FIXING IMBALANCE IN OPPORTUNITY ZONES: Baltimore’s Opportunity Zone guru said commercial real estate development is dominating investor interest in the federally created tax shelters, while operating businesses are failing to attract similar attention. Ben Seigel told the Maryland Senate Budget and Taxation Committee Wednesday that the “More Opportunities for Marylanders” bill may help correct the imbalance, Adam Bednar of the Daily Record reports.
REGULATING LONG GUNS: Rachael Pacella, a reporter with the Annapolis Capital, doesn’t know if proposed legislation requiring rifles and shotguns to be regulated like handguns would prevent another mass shooting, like the one she survived. But Pacella, who survived the June massacre at the Capital Gazette newspaper in Annapolis, told a state Senate committee Wednesday that it if stricter gun laws stop even one death, that would be enough, Talia Richman of the Sun reports.
VACATING ‘UNJUST’ CONVICTIONS: Spurred by difficulties vacating convictions from prosecutions that involved officers from the former Gun Trace Task Force, a group of prosecutors and criminal justice reform advocates are supporting legislation to create a new mechanism in the law, Heather Cobun of the Daily Record reports.

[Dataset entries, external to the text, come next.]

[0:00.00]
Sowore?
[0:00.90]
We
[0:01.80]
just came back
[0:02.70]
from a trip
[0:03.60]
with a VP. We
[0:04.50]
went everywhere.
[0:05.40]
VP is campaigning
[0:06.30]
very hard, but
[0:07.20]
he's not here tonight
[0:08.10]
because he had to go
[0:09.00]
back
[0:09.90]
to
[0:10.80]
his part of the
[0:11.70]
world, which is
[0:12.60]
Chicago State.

HOGAN BILL TO EXPAND P-TECH DIES: Gov. Larry Hogan’s legislation to expand the number of schools participating in the state’s technology education program died late Tuesday in a Senate committee — sparking harsh criticism from the governor’s office. Sen. Paul Pinsky, a Prince George’s County Democrat, said the Education, Health and Environmental Affairs Committee, which he chairs, voted down the bill, which would have allowed more schools to participate in the state’s P-TECH program, Luke Broadwater reports in the Sun.
KIRWAN PLAN GETS CONGRESSMEN’s SUPPORT: Maryland’s congressional delegation has voiced strong support for a sweeping plan to reform the state’s educational system. In a meeting in the House on Tuesday with some of the state’s congressional delegation, commission chairman Brit Kirwan, former president of the University of Maryland, College Park and former chancellor of the University System of Maryland, said the state’s educational system is “mediocre” and more needs to be done to strengthen it, Carolina Velloso of the Capital News Service reports.

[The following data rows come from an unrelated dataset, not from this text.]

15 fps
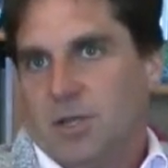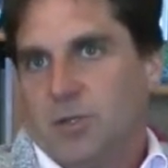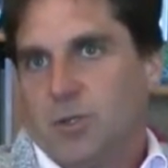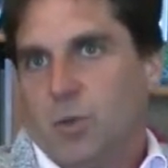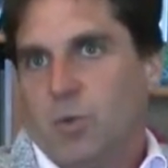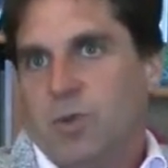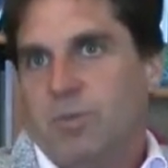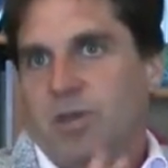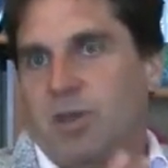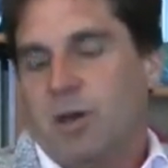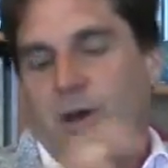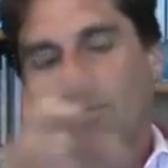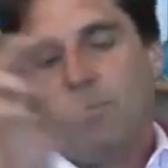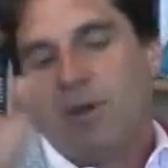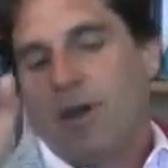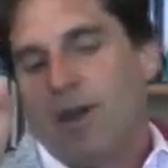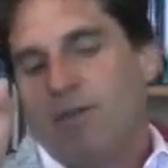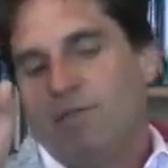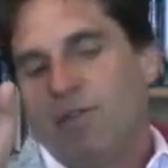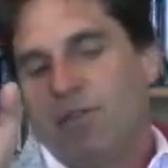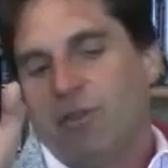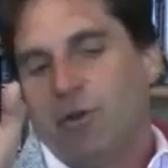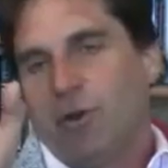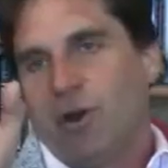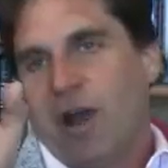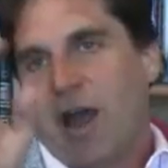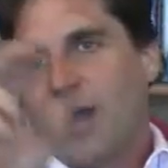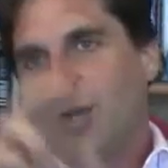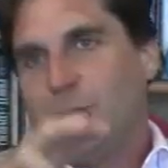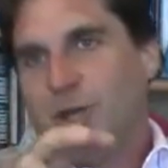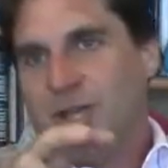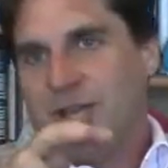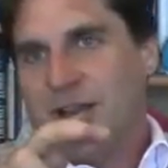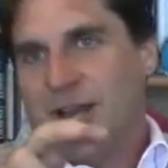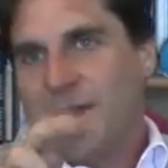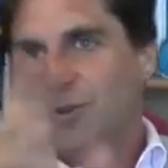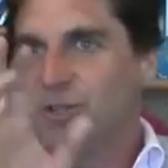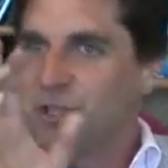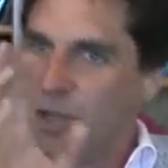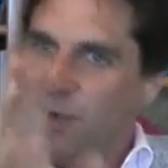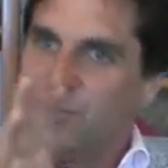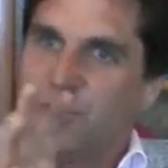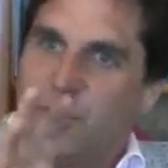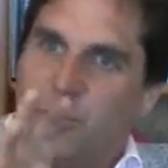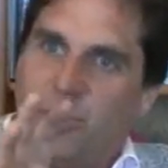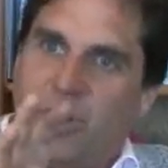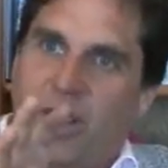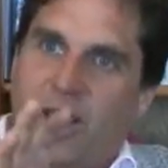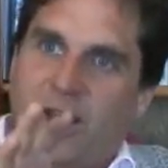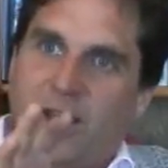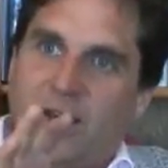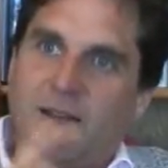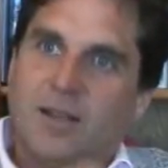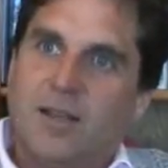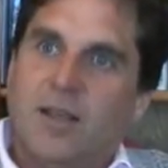So we become kind of a third eye looking at ourselves creating.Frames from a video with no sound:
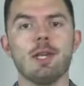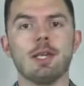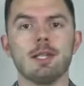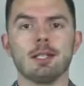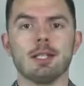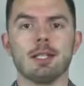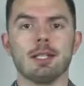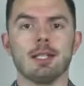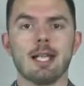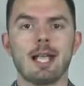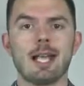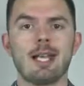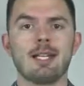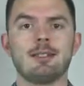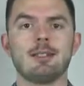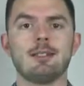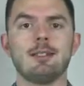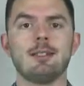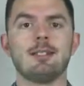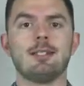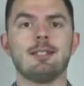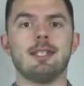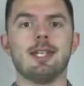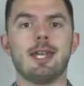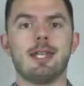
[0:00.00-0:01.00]
The last
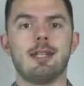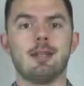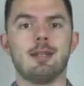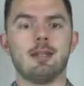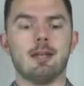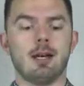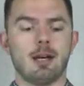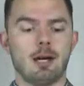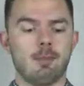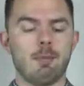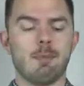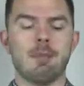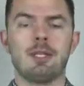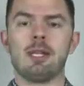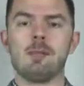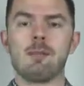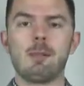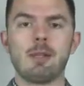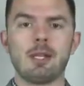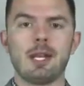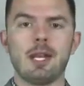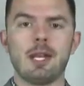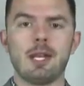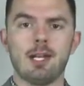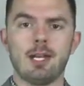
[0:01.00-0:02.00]
is then
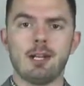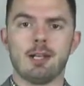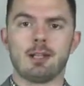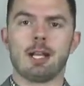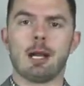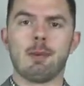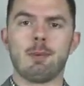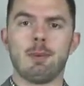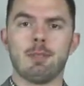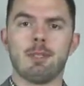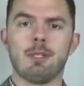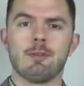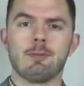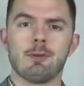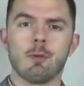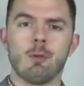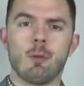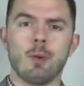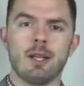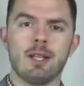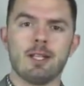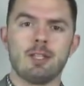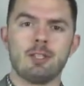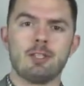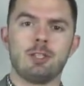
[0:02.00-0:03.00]
manipulated in a couple different
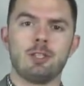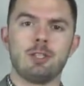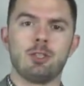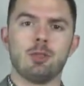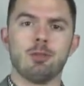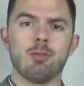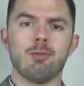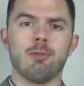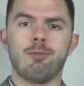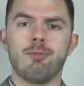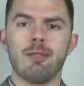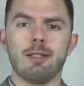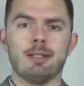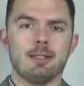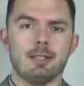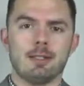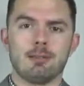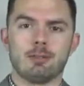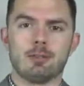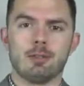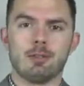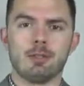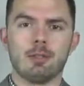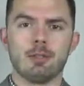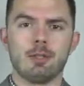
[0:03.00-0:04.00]
ways to fit
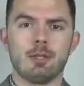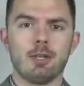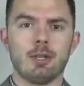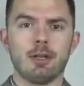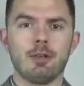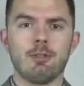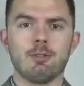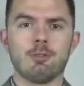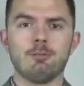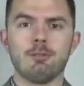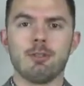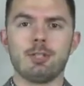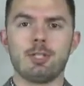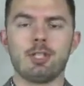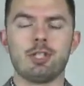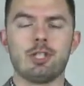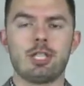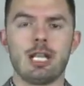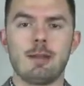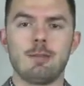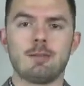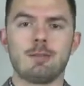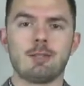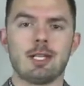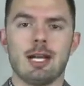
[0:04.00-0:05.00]
different foot
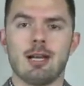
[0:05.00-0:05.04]
shapes,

OPINION: U.S. REP. CUMMINGS REDEEMS HEARING: Sun TV critic David Zurawik writes that after a day of raw, nasty, partisan mud wrestling that made you want to weep at the sorry state of American politics, Maryland Congressman Elijah Cummings stepped up at the end of the Michael Cohen TV hearing and redeemed the whole sad spectacle with his passionate and poetic plea for a better America.